I am training two agents A and B to play an asymmetrical game, using a Gym environment (with multi-agent policies) and the Ray Tune library.

The asymmetrical nature of the game means that B has a much easier role than A. As a result, B trains much faster and becomes much stronger. This leads to B being too strong for A to make any meaningful progress in its learning, since it always loses.

The solution I envision is, as in GANs, to train A when B wins >50% of the time, and B when A wins >50% of the time. However, I did not find any way to implement this with Tune.

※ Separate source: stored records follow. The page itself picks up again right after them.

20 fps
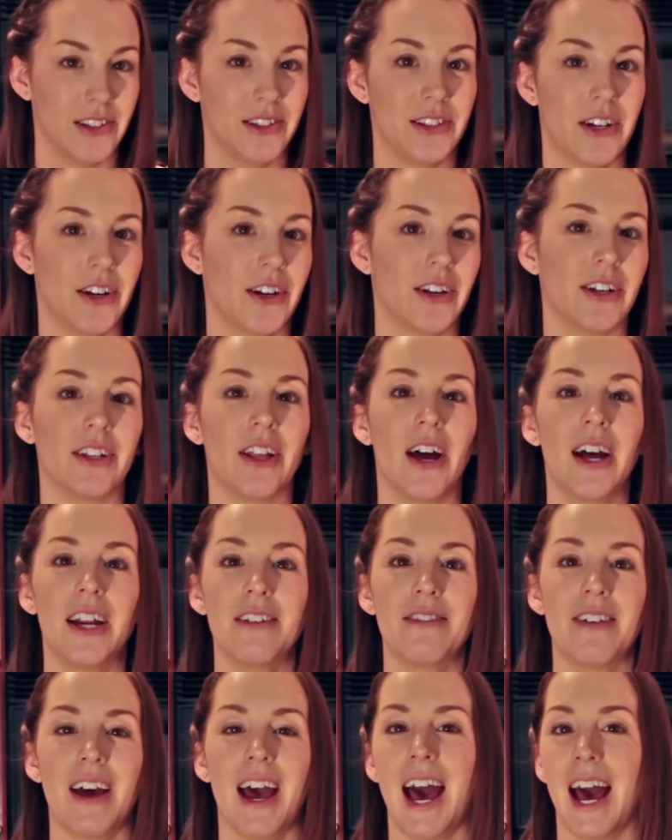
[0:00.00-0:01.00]
There are a lot
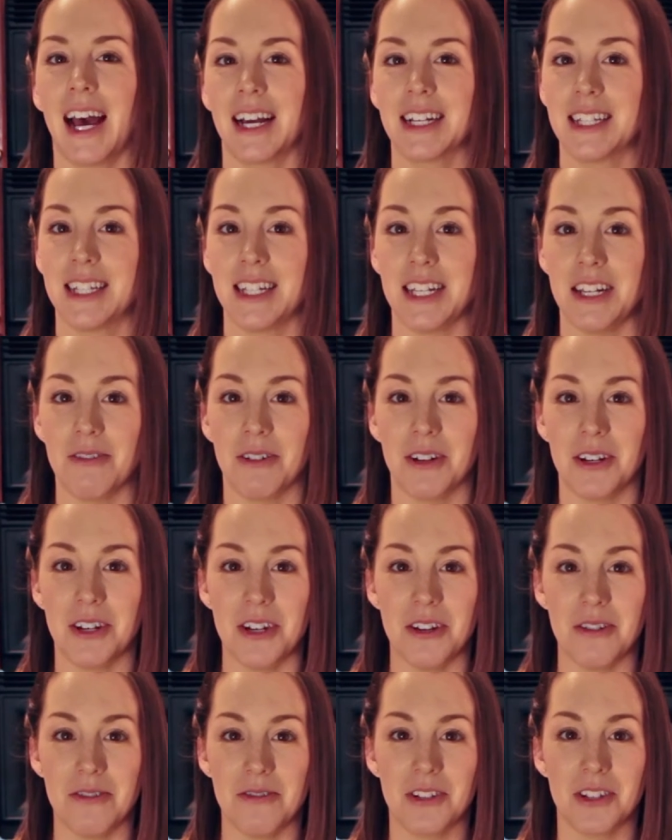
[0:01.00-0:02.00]
of hacks that you can
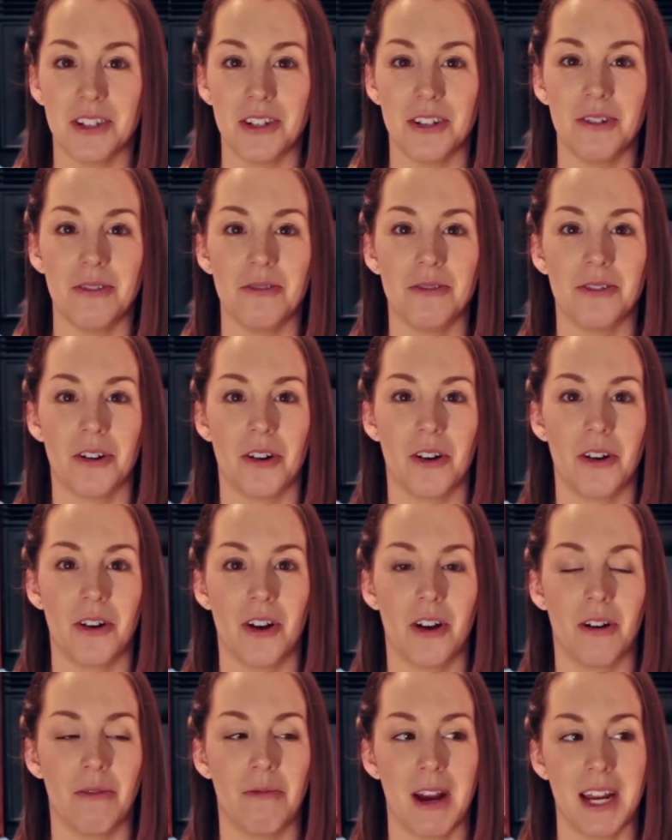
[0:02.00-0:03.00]
use to turn
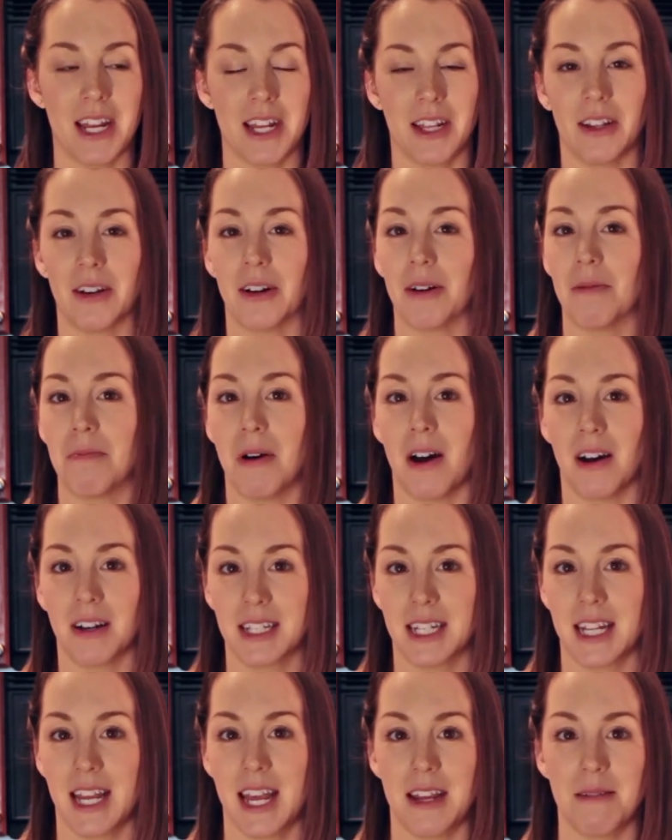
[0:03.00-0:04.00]
a regular
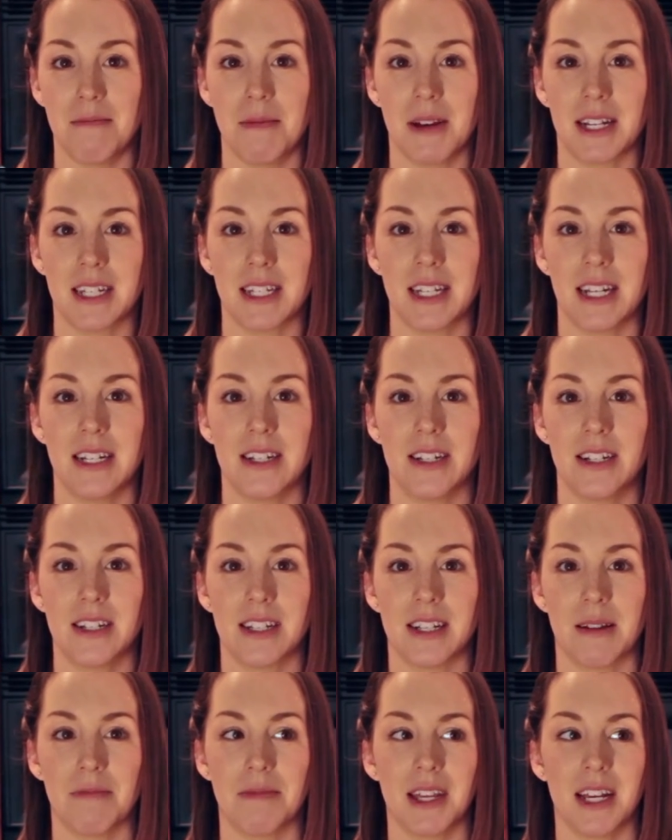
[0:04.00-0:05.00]
boxed cake mix into
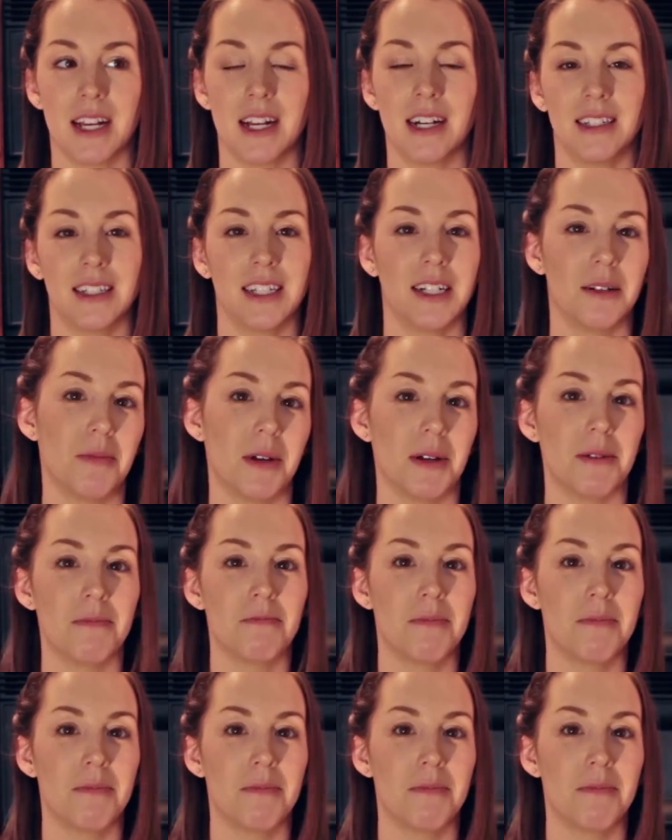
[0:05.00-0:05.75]
something a little bit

How may I favor the training of the losing agent rather than have all agents train equally ?

Thank you !

Not sure exactly what you mean by “the asymmetrical nature of the game”, but here are a couple of potential solutions:

  1. You could modify your reward schema so that A receives a much bigger reward than B does when it wins. This may allow A’s policy to prioritize moving in that direction a bit faster than it currently does. Alternatively, don’t reward B as much.
  2. You could try tuning the policy and algorithm parameters for A and B so that the learning is more balanced.
  3. You could freeze B’s policy periodically so that you give A a chance to “catch up”.